■ **PROVIDED INFORMATION**:
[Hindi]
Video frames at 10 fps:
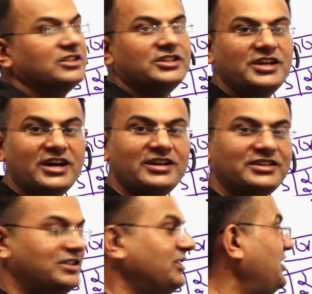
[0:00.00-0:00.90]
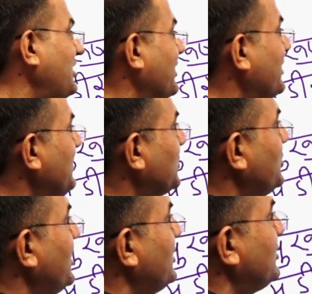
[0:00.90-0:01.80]
नदियां गिरती है तो
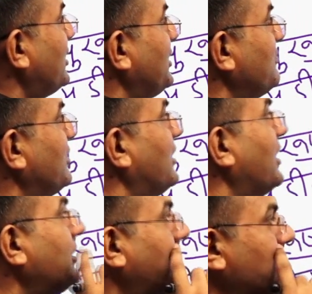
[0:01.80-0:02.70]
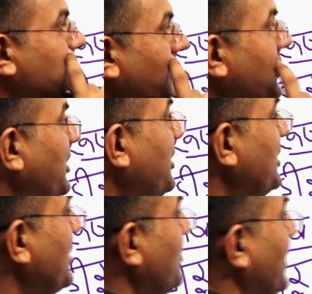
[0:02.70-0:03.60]
ये इसका रिवर का कैचमेंट एरिया हुआ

■ **PROBLEM TO WORK ON**: For this exercise, output only the lines from the one bearing "[0:00.00-0:00.90]" to the end of the material above, exactly as written, with pictures left out.

■ **SOLUTION TO THE PROBLEM**:
[0:00.00-0:00.90]
[0:00.90-0:01.80]
नदियां गिरती है तो
[0:01.80-0:02.70]
[0:02.70-0:03.60]
ये इसका रिवर का कैचमेंट एरिया हुआ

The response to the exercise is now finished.